The one-stop-shop for construction materials, including steel, cement, bricks, hardware, paint, tiles, electricals, and sanitaryware, caters to both professional construction companies and individual consumers. Hippo Stores opened its first outlet in New Delhi in 2021. It has since expanded to Noida and Chandigarh and plans to ramp up the number of stores to double digits by the end of this year.

“Most traditional retailers believe online will be a small percentage of their overall business and they shouldn’t disturb what they are already doing,” Satyanath says. “This approach of not disturbing status quo leads to building up of legacy online too. As a result, business and technology process at the physical and online stores never really merge. So, even though the same set of customers come online and in store, they get different experiences because of difference in the technology stacks.”

To avoid this trap, Satyanath’s team at Hippo Stores has built a common technology stack to power both its online and brick-and-mortar stores. Such a technology strategy has provided the much-needed agility beyond just elevating customer experience and reducing costs.

Building an omnichannel stack from scratch

When Satyanath joined Hippo Stores in 2020, he had the advantage of not having any legacy technology, and made the most of it. “We were starting from scratch and could leverage modern technology.
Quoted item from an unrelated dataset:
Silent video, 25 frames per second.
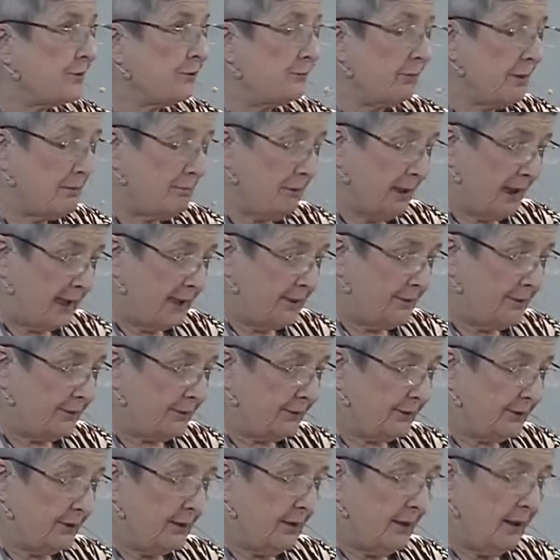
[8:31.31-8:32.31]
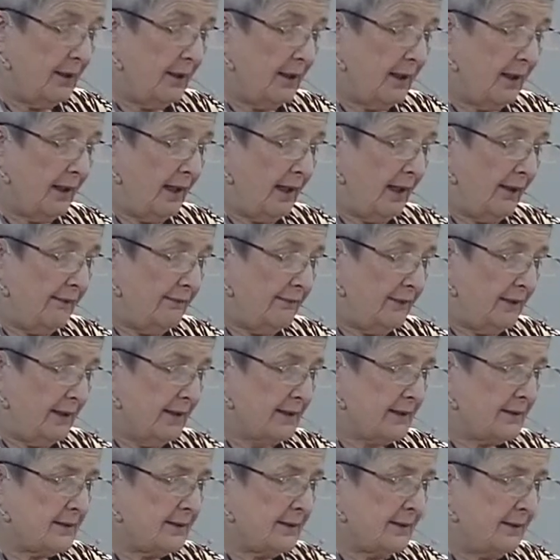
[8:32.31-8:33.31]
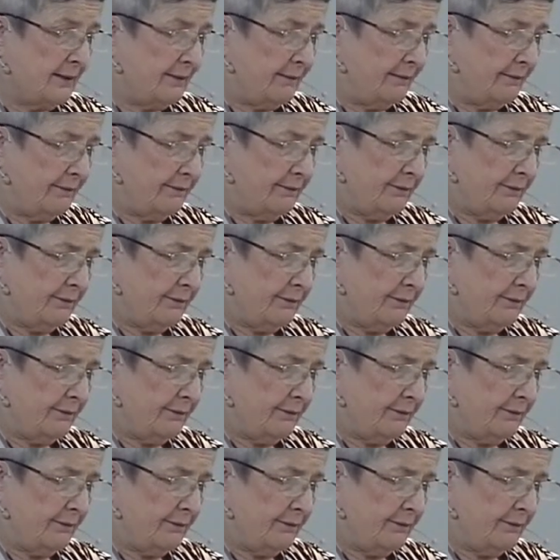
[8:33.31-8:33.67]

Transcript: reminder of his love.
There was also clarity that we would own everything that was customer facing. We saw companies that built their technology IP quickly pivot their business models during the pandemic. To gain agility, we had to build technology in-house. Whatever little technology we bought, it was done with much thought,” he says.

For instance, Satyanath deployed SAP HANA because “there was no strategic advantage to be had in building our own ERP,” he says.
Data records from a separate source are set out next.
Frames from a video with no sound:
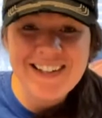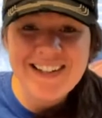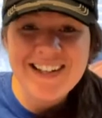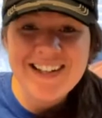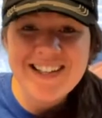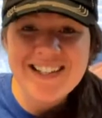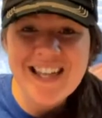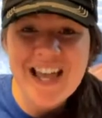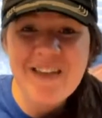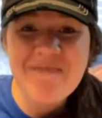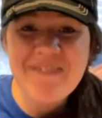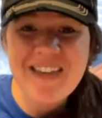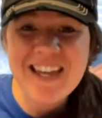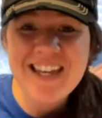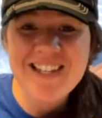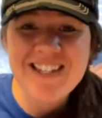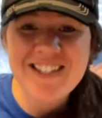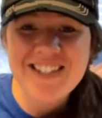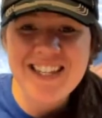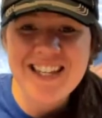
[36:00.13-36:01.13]
Does that make
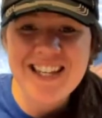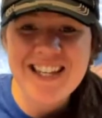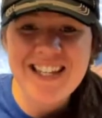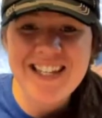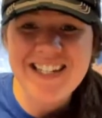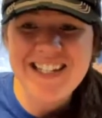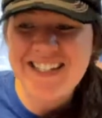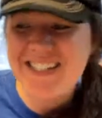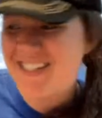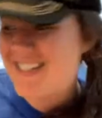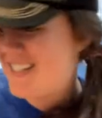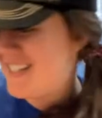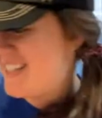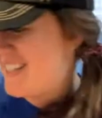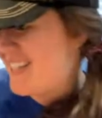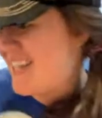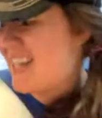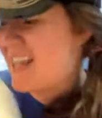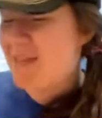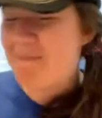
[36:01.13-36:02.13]
sense?
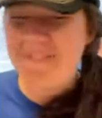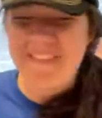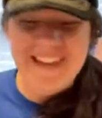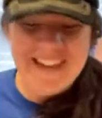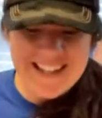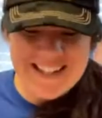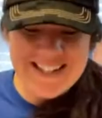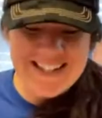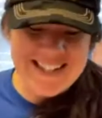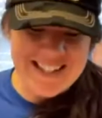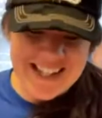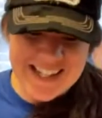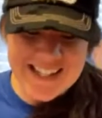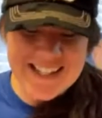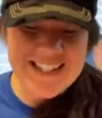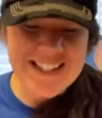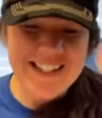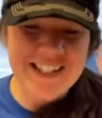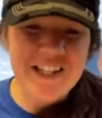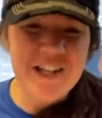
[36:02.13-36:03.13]
In the man
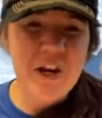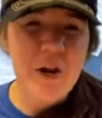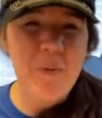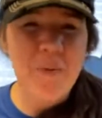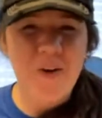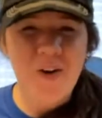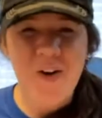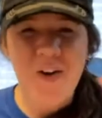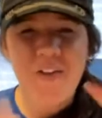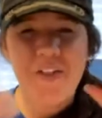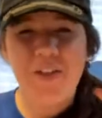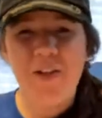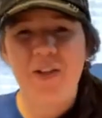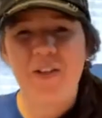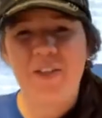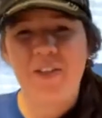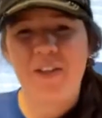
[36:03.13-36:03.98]
section, you know, where all the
Instead, Satyanath focused on customer-facing solutions, creating an engineering team that “is now around 50 people strong,” to build a range of products, “including the most critical technology piece — the ecommerce platform,” he says.

When the online ecommerce application was complete in 2020, it could enroll customers and ingest products and prices from downstream applications. But the in-store experience relied on separate tech.

“As a stop-gap arrangement, we were using a subscription-based POS solution for our store. However, it was time consuming and expensive to build our custom features on top of it,” he says. “Once the online solution stabilized, we decided to build the store solution also on top of it for the cashier to use.”

The team that built the solution consisted of engineers with strong skills in Ruby, Node, React, and DevOps. The MVP was completed in around four months.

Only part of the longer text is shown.